How Equipment Leasing Can Help Black Business Owners


Business owners are increasingly leasing equipment. According to the Equipment Leasing and Finance Association (ELFA), 80% of businesses in the U.S. lease some or all of their equipment-related purchases. Leasing business equipment can be a great option for African American business owners who have historically struggled with decent approval rates from more traditional sources and lenders.

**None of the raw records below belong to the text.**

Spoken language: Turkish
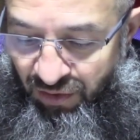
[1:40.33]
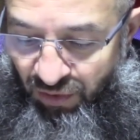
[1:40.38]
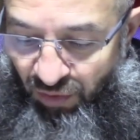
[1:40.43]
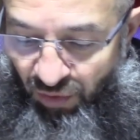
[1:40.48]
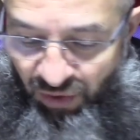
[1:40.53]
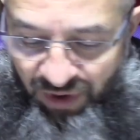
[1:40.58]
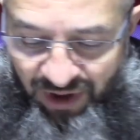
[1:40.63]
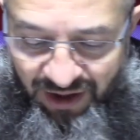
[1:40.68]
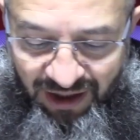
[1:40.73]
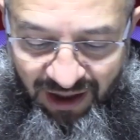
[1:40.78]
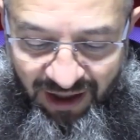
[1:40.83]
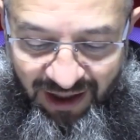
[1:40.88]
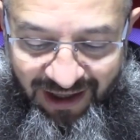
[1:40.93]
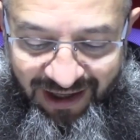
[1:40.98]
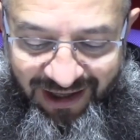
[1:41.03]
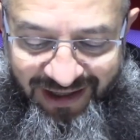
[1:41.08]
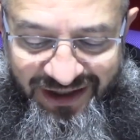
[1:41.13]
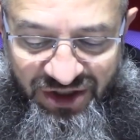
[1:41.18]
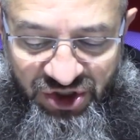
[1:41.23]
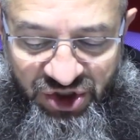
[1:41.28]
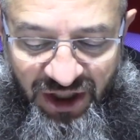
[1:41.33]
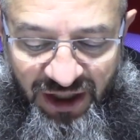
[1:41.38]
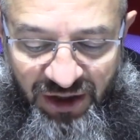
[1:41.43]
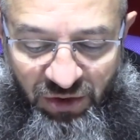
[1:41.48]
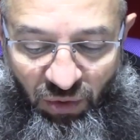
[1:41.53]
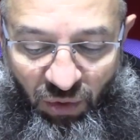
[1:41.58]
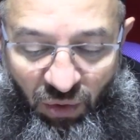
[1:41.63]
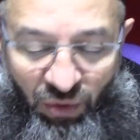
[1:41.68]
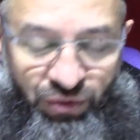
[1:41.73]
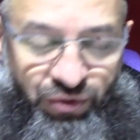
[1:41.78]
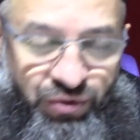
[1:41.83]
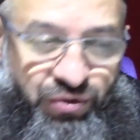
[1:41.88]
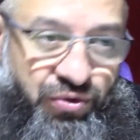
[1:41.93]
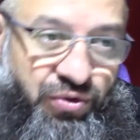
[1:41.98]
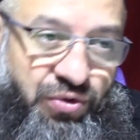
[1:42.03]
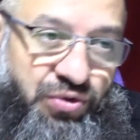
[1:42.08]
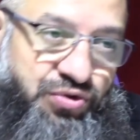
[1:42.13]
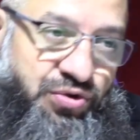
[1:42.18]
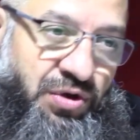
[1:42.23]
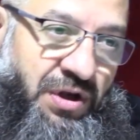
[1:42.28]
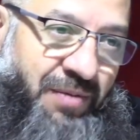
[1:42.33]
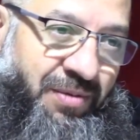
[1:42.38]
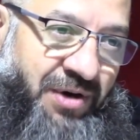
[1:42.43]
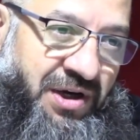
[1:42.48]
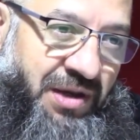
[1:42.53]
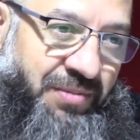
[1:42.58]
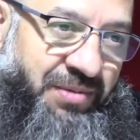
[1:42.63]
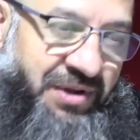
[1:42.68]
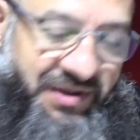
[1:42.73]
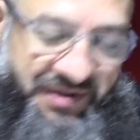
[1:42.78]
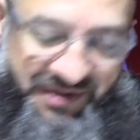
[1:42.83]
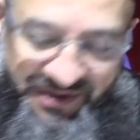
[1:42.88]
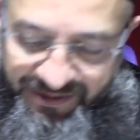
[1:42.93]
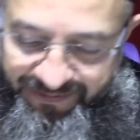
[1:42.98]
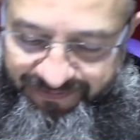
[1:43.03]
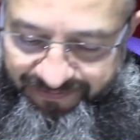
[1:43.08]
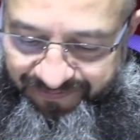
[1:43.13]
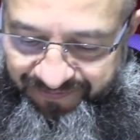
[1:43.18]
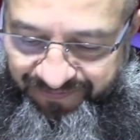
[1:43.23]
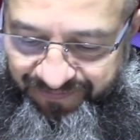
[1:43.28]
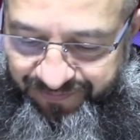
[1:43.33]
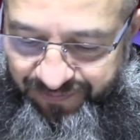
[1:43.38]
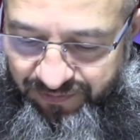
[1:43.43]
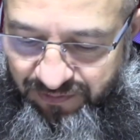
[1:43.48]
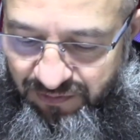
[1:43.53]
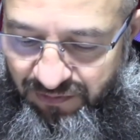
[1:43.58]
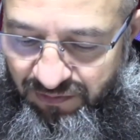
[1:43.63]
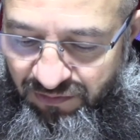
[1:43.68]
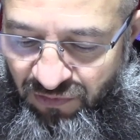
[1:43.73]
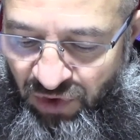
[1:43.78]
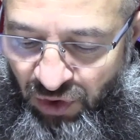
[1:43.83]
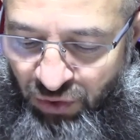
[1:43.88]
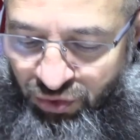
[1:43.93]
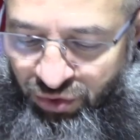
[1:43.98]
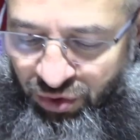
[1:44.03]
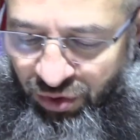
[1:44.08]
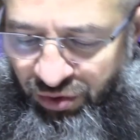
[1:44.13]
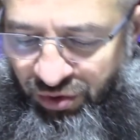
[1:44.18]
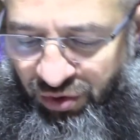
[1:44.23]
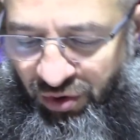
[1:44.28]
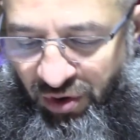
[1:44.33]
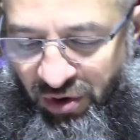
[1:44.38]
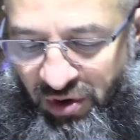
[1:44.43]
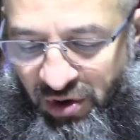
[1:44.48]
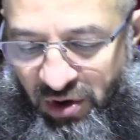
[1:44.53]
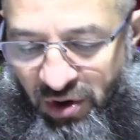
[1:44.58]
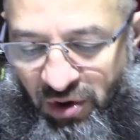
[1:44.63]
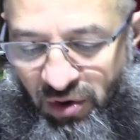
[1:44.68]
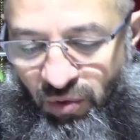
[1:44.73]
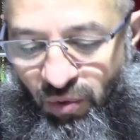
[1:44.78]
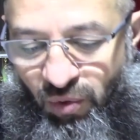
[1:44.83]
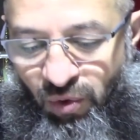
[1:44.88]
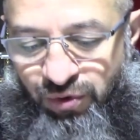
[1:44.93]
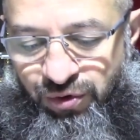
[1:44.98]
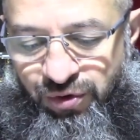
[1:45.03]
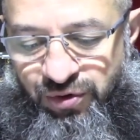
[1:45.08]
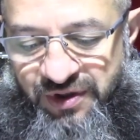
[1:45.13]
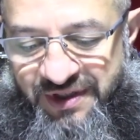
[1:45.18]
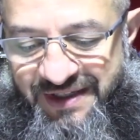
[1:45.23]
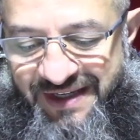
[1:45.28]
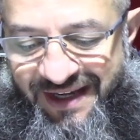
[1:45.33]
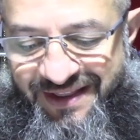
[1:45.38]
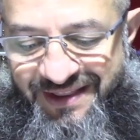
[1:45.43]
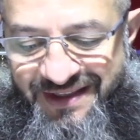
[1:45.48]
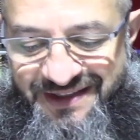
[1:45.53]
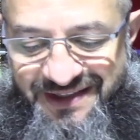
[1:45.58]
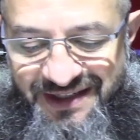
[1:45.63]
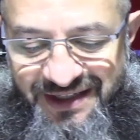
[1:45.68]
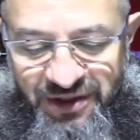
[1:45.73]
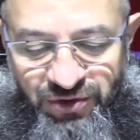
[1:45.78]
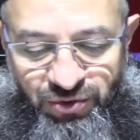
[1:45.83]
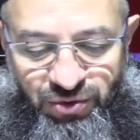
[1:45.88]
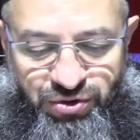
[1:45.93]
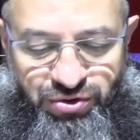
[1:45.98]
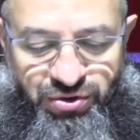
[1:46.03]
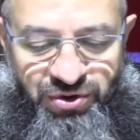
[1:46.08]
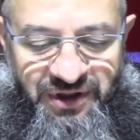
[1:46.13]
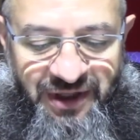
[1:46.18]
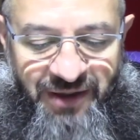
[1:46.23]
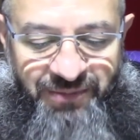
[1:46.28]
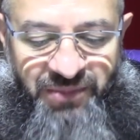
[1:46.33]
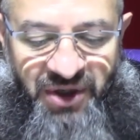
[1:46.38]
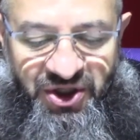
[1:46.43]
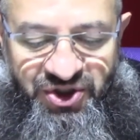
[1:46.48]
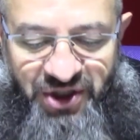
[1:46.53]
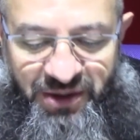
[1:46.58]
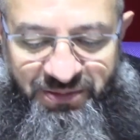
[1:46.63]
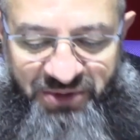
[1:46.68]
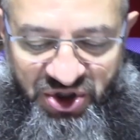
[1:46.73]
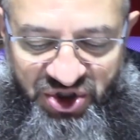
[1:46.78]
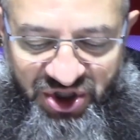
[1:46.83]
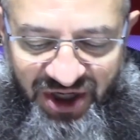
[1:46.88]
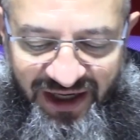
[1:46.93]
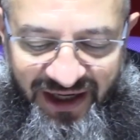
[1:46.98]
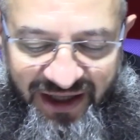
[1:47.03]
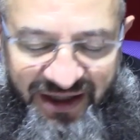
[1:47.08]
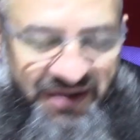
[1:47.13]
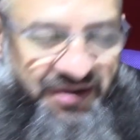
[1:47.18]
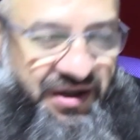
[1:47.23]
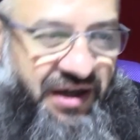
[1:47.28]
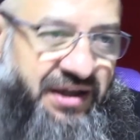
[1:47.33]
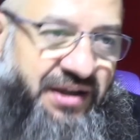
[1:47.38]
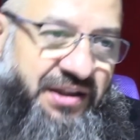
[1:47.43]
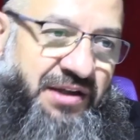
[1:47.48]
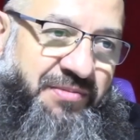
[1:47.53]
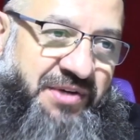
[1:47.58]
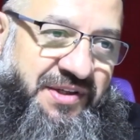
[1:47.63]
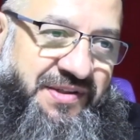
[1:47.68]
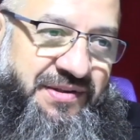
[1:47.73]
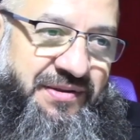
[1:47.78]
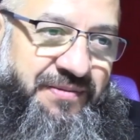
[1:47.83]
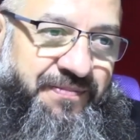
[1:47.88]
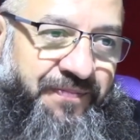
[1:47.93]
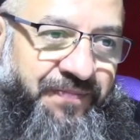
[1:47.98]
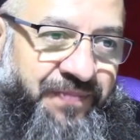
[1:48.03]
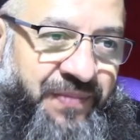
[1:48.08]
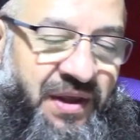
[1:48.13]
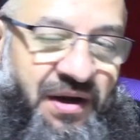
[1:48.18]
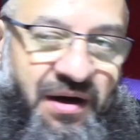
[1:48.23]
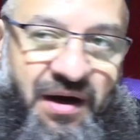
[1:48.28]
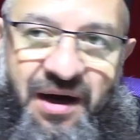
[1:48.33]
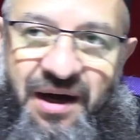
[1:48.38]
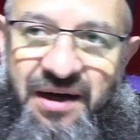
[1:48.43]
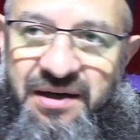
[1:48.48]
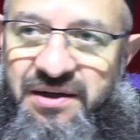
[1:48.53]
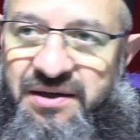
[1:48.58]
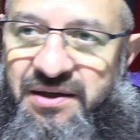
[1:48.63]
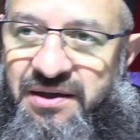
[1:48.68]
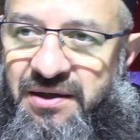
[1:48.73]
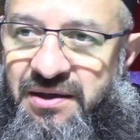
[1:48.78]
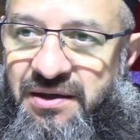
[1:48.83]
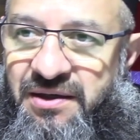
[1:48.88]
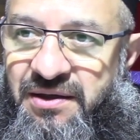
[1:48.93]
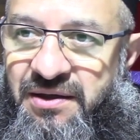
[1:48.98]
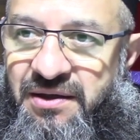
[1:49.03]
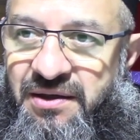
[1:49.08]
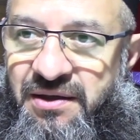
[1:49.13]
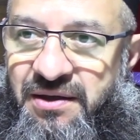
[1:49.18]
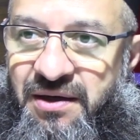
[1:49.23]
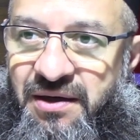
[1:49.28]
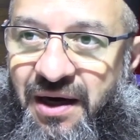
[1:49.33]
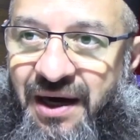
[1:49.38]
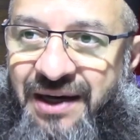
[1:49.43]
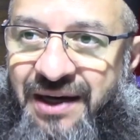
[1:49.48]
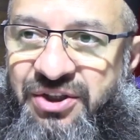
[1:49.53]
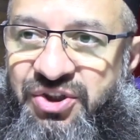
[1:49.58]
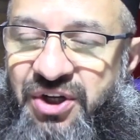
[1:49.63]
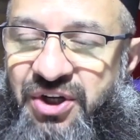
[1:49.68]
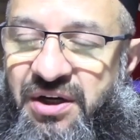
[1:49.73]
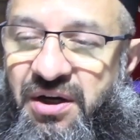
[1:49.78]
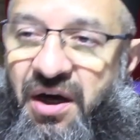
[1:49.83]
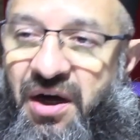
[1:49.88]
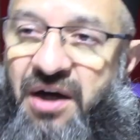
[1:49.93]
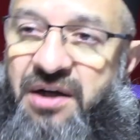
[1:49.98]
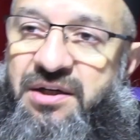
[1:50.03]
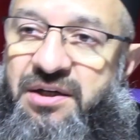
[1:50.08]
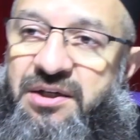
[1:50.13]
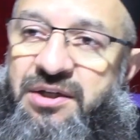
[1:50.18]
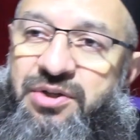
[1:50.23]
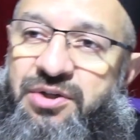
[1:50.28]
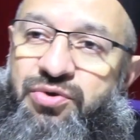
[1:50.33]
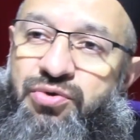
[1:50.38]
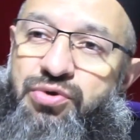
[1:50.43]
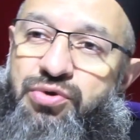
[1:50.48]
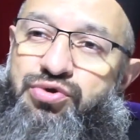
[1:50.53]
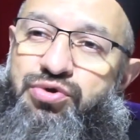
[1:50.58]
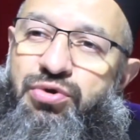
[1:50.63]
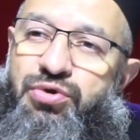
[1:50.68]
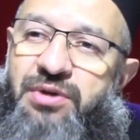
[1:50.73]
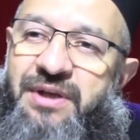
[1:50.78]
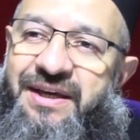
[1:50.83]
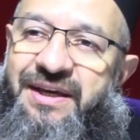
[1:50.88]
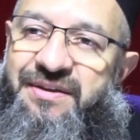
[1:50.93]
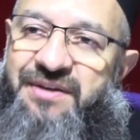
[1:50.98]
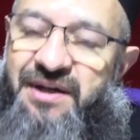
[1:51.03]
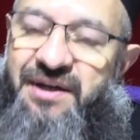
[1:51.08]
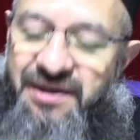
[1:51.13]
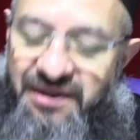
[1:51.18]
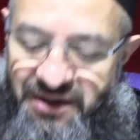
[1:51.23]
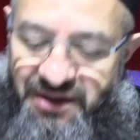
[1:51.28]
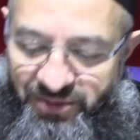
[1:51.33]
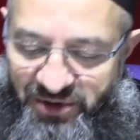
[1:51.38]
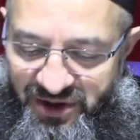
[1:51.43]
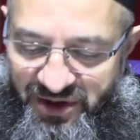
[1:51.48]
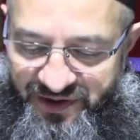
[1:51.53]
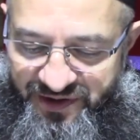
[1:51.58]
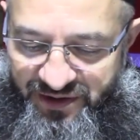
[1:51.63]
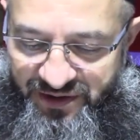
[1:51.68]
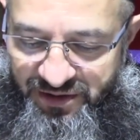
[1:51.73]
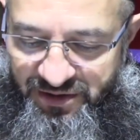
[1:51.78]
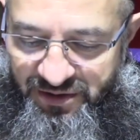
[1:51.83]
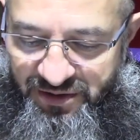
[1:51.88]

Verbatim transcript: ona ancak onun gözüyle bakabilirsin. Çünkü onu kendisinin gözünden başka bir şeyle idrak edemezsin. Hakkı ancak hakkın gözüyle idrak edebilirsin.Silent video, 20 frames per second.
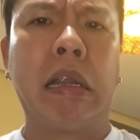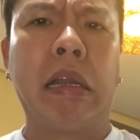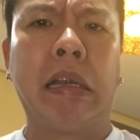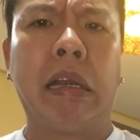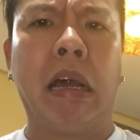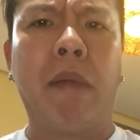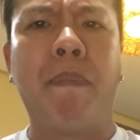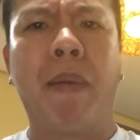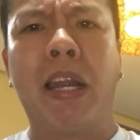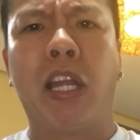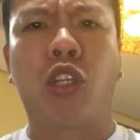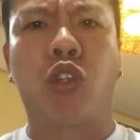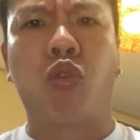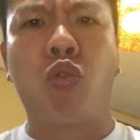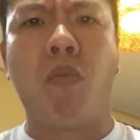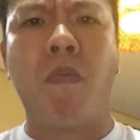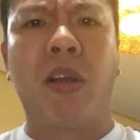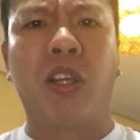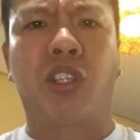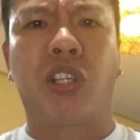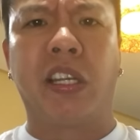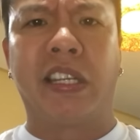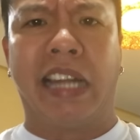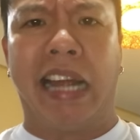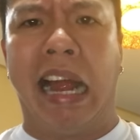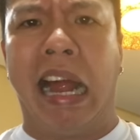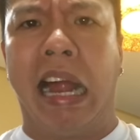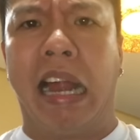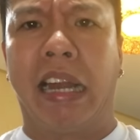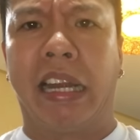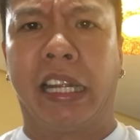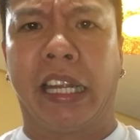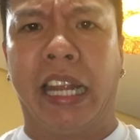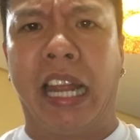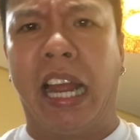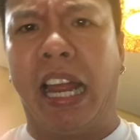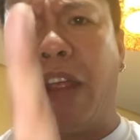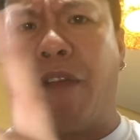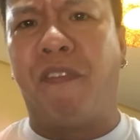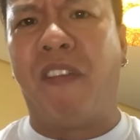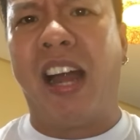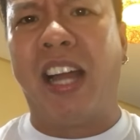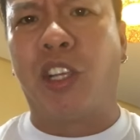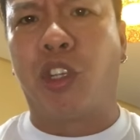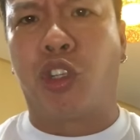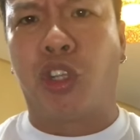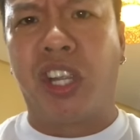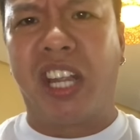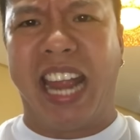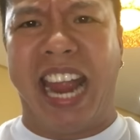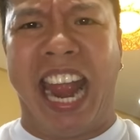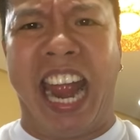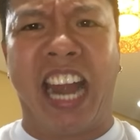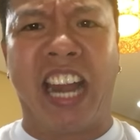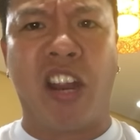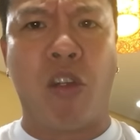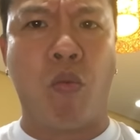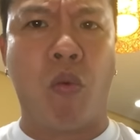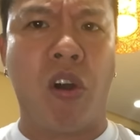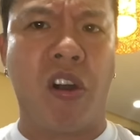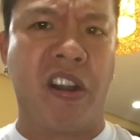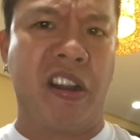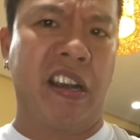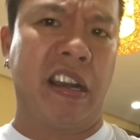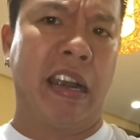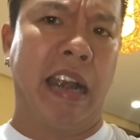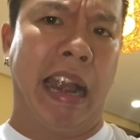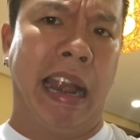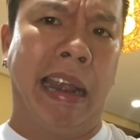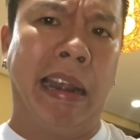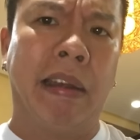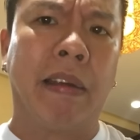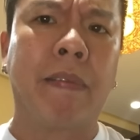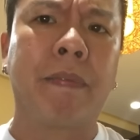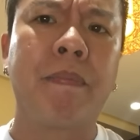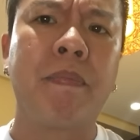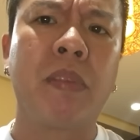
na balasuba sa daan kaya if I see anyone, ha?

Benefits of Equipment Leasing

Besides the easier approval process and tax advantages, equipment leasing can also provide the following advantages to black business owners:
  •  Lets you preserve working capital since you do not have to provide the full cash amount upfront to buy equipment. You can then leverage your working capital in other operational ways such as scaling your business.
  • Gives you access to equipment featuring the latest technology since you aren’t waiting until you can afford to buy the latest gadgets.
  • Can lower your balance sheet debt, as lease payments are considered a form of business expense rather than longer-term debt liability.
  •  Helps you avoid the high costs of obsolescence, which is hanging onto outdated equipment. This is in comparison to having purchased the technology and being stuck with the potential sunk costs of the equipment obsolescence.

 

  •  Helps you avoid the high costs of repairs, as the maintenance of the technology typically will be included in lease package.

 

Types of Equipment Leases

An equipment lease contract will usually be structured where a lessor would buy the equipment directly from the manufacturer, then allow the lessee the right to utilize said equipment for a period of time (lease term), in exchange for monthly rental payments. There are six main types of lease programs:

  • True Lease: At the end of the lease, the lessee is offered to either return the equipment, purchase it, or roll-over into a new lease with another piece of equipment.

 

  • Capital Lease: At the end of the lease, the lessee can purchase the equipment for a specific amount such as $1.

 

  • Master Lease: Allows the lessee to lease multiple pieces of equipment under one contract.

 

  • Step-Up Lease: Allows the lessee flexibility of starting with lower lease payments but will rise over time.

 

  • Deferred Lease: Allows the lessee some sort of grace period to begin using the equipment before the first payment is due.

 

  • Skip Lease: Allows the lessee flexibility of making payments if their business is seasonal.

Finding a Leasing Company

Usually, it’s best to work with an equipment leasing broker with access to a variety of capital sources to provide you the best approval, lease rates, and terms based on your current needs. There are a variety of banks, lenders, and lease companies that can finance equipment in some form or fashion, but understanding their underwriting criteria can be very difficult and leave you frustrated in the marketplace trying to find the best “match” for your profile. In general, a leasing broker can help you get the best rates based on the four equipment leasing tiers:

  • A Tier: If you have a solid business with a personal credit score over 700, you will qualify for the best rates at “A Tier.”

 

  • B Tier: If you have a solid business with a personal credit score of 650 to 699, you will still qualify for very good rates at “B Tier.”

 

  • C Tier: If you have a solid business with a personal credit score of 600 to 649, your rates won’t be the best nor very good, but they will still be somewhat manageable if the equipment is required for your operations. This would put you at “C Tier.”

 

  • D Tier: If you fall into “D Tier”, it means your personal credit score is under 600 and approval would be hard to come by in general. If you are offered approval, expect to pay high lease factor rates and not be offered the best terms.